WORK INSTRUCTION:
Please return exactly the lines below that run from the line with "[0:00.90-0:01.80]" through the end of the listing, both included, but not the pictures.

GIVEN RECORDS:
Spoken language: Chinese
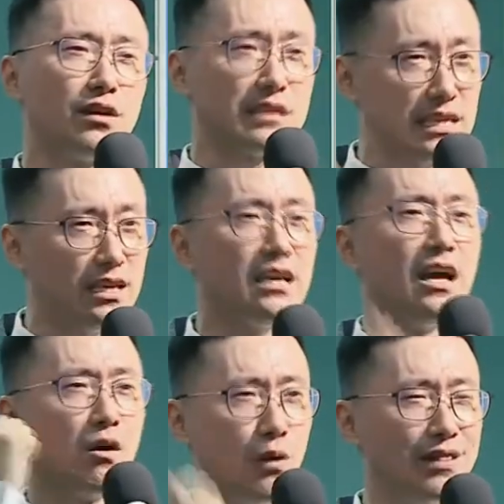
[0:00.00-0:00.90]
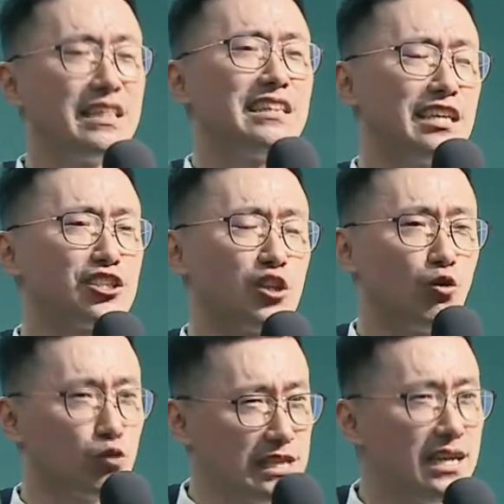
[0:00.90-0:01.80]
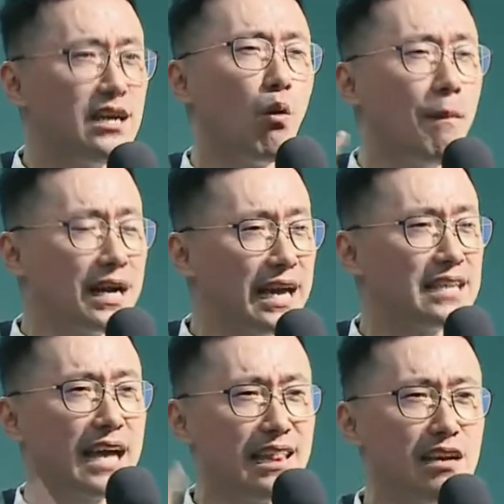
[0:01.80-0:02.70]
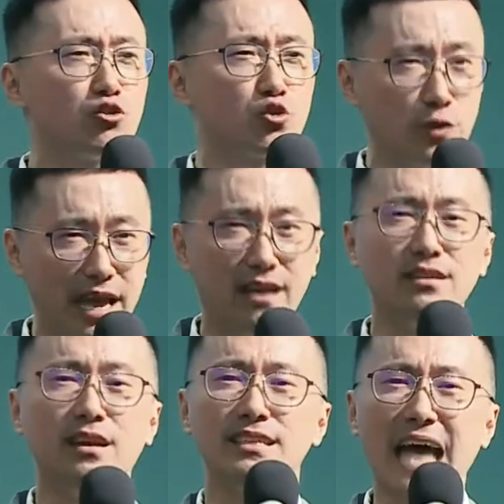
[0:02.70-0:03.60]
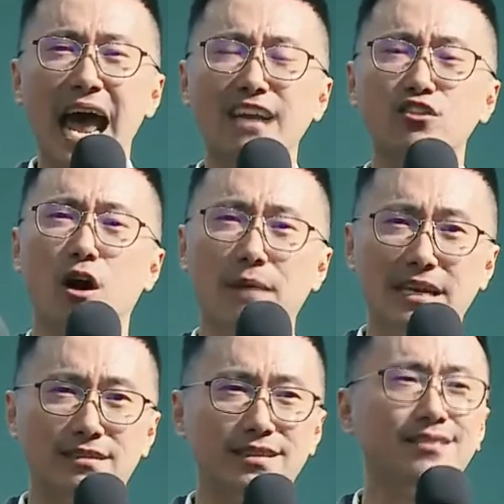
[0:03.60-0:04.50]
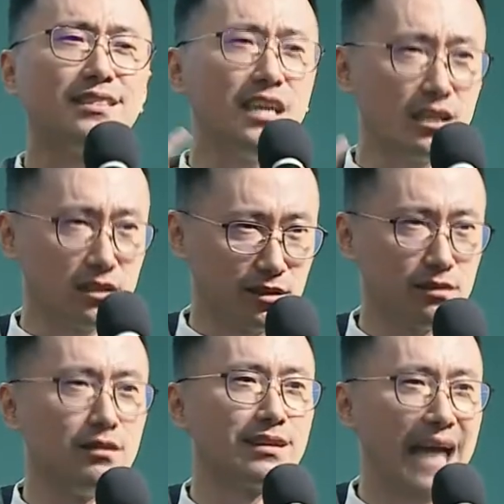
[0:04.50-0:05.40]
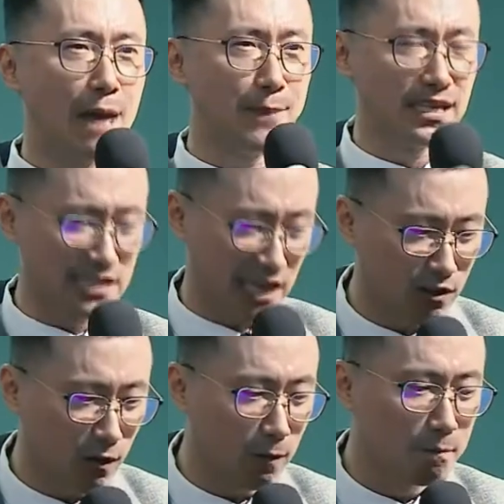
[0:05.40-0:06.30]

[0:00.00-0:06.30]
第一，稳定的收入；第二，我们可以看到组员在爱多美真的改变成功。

OUTPUT OF THE TASK:
[0:00.90-0:01.80]
[0:01.80-0:02.70]
[0:02.70-0:03.60]
[0:03.60-0:04.50]
[0:04.50-0:05.40]
[0:05.40-0:06.30]

[0:00.00-0:06.30]
第一，稳定的收入；第二，我们可以看到组员在爱多美真的改变成功。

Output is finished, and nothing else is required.